Now we will build a set of initial models to determine which ones have the best performance. We will try building models using various classification algorithms provided by sklearn. These models will be evaluated on the train dataset and the top 3 performing models will be evaluated on validate.

In [10]:
# All the machine learning model objects will be created using mostly default values with just a few exceptions 
# such as decision trees which will have a limited depth.

algorithms = {
    'Decision Tree' : DecisionTreeClassifier(max_depth = 5, random_state = random_seed),
    'Random Forest' : RandomForestClassifier(max_depth = 5, random_state = random_seed),
    'Ada Boost' : AdaBoostClassifier(random_state = random_seed),
    'Bagging Classifier' : BaggingClassifier(random_state = random_seed),
    'Gradient Boosting' : GradientBoostingClassifier(random_state = random_seed),
    'KNN' : KNeighborsClassifier(),
    'SGD' : SGDClassifier(random_state = random_seed),
    'Naive Bayes' : BernoulliNB()
}

models = {}

for key, algorithm in algorithms.items():
    print(f'Training {key} model, ', end = '')
    
    start = time()
    models[key] = Model(
        algorithm,
        train = train,
        features = train.drop(columns = 'cleared').columns,
        target = 'cleared'
    )
    
    end = time()
    print(f'{end - start} seconds')

Training Decision Tree model, 1.1325089931488037 seconds
Training Random Forest model, 5.312100887298584 seconds
Training Ada Boost model, 19.786761045455933 seconds
Training Bagging Classifier model, 74.75548791885376 seconds
Training Gradient Boosting model, 52.34478688240051 seconds
Training KNN model, 0.17876291275024414 seconds
Training SGD model, 4.529252052307129 seconds
Training Naive Bayes model, 0.6548099517822266 seconds


In [11]:
# Now we'll evaluate the models.

for name, model in models.items():
    print(f'Evaluating {name} model, ', end = '')
    
    start = time()
    eval_df = append_model_results(
        name,
        evaluate(train.cleared, model.make_predictions(train), True),
        eval_df
    )
    
    end = time()
    print(f'{end - start} seconds')
    
eval_df

Evaluating Decision Tree model, 0.32296180725097656 seconds
Evaluating Random Forest model, 0.8737740516662598 seconds
Evaluating Ada Boost model, 5.832282781600952 seconds
Evaluating Bagging Classifier model, 3.4469261169433594 seconds
Evaluating Gradient Boosting model, 0.8725049495697021 seconds
Evaluating KNN model, 1200.461651802063 seconds
Evaluating SGD model, 0.2830479145050049 seconds
Evaluating Naive Bayes model, 0.6619489192962646 seconds


Unnamed: 0,accuracy,roc_auc
baseline,0.79,0.5
Decision Tree,0.83,0.61
Random Forest,0.79,0.5
Ada Boost,0.89,0.79
Bagging Classifier,0.97,0.95
Gradient Boosting,0.89,0.78
KNN,0.9,0.81
SGD,0.81,0.75
Naive Bayes,0.89,0.81


In [13]:
eval_df.sort_values(by = 'roc_auc', ascending = False)

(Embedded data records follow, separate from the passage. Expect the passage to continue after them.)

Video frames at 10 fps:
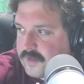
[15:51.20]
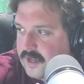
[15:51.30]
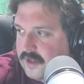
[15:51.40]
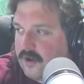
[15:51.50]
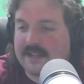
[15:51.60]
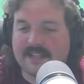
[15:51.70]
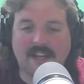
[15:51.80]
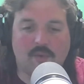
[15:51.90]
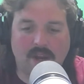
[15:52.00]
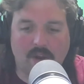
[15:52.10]
Oh, yeah, because I had
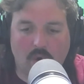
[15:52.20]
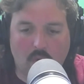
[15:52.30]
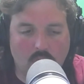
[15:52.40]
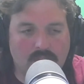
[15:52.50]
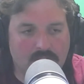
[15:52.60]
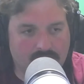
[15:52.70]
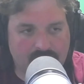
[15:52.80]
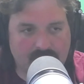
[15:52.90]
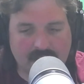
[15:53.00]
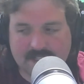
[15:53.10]
to wait a whole year for
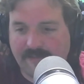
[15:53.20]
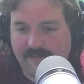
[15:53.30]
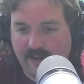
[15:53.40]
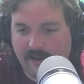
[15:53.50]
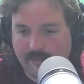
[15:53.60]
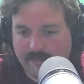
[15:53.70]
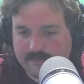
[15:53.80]
the XFL.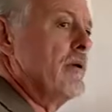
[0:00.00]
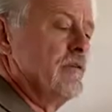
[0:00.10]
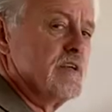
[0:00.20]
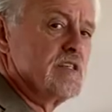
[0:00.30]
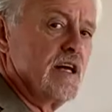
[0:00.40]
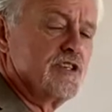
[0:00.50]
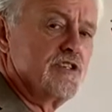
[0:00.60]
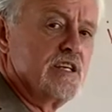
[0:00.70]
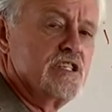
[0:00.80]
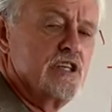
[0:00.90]
of
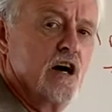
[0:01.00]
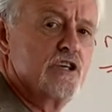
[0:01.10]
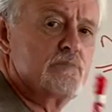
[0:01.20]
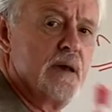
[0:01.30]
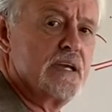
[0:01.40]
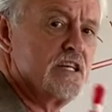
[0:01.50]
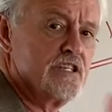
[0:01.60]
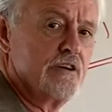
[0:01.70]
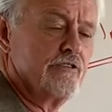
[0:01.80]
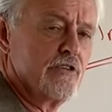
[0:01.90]
intensity does make a
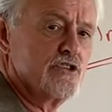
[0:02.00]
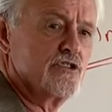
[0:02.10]
difference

Unnamed: 0,accuracy,roc_auc
Bagging Classifier,0.97,0.95
KNN,0.9,0.81
Naive Bayes,0.89,0.81
Ada Boost,0.89,0.79
Gradient Boosting,0.89,0.78
SGD,0.81,0.75
Decision Tree,0.83,0.61
baseline,0.79,0.5
Random Forest,0.79,0.5


For both metrics the three models with the best performance are the Bagging Classifier, KNN, and Naive Bayes. We'll now evaluate these models on the validate set.

In [18]:
# We'll evaluate the top 3 performing models on validate.
algorithms = [
    'Bagging Classifier',
    'KNN',
    'Naive Bayes'
]

eval_df = None

for model in algorithms:
    print(f'Evaluating {model} model, ', end = '')
    
    start = time()
    eval_df = append_model_results(
        model,
        evaluate(validate.cleared, models[model].make_predictions(validate), True),
        eval_df
    )
    
    end = time()
    print(f'{end - start} seconds')
    
eval_df.sort_values(by = 'roc_auc', ascending = False)

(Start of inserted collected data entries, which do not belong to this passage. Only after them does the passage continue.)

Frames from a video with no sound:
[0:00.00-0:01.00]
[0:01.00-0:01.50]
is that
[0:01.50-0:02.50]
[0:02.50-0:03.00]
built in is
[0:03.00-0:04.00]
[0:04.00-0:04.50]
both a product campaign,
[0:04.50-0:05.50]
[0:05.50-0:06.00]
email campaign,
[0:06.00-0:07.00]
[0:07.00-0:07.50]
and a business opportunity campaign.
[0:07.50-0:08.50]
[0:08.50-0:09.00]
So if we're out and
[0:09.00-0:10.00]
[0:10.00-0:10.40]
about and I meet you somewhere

Evaluating Bagging Classifier model, 1.2515251636505127 seconds
Evaluating KNN model, 422.44667077064514 seconds
Evaluating Naive Bayes model, 0.2880840301513672 seconds


Unnamed: 0,accuracy,roc_auc
Bagging Classifier,0.89,0.81
Naive Bayes,0.89,0.81
KNN,0.87,0.76


The Naive Bayes model has the same performance on validate as it does on train so we'll evaluate this one on test.

## Evaluate Best Model on Test

In [19]:
append_model_results(
    'Naive Bayes',
    evaluate(test.cleared, models['Naive Bayes'].make_predictions(test), True)
)

Unnamed: 0,accuracy,roc_auc
Naive Bayes,0.89,0.81


The Naive Bayes model is 89% accurate on unseen data.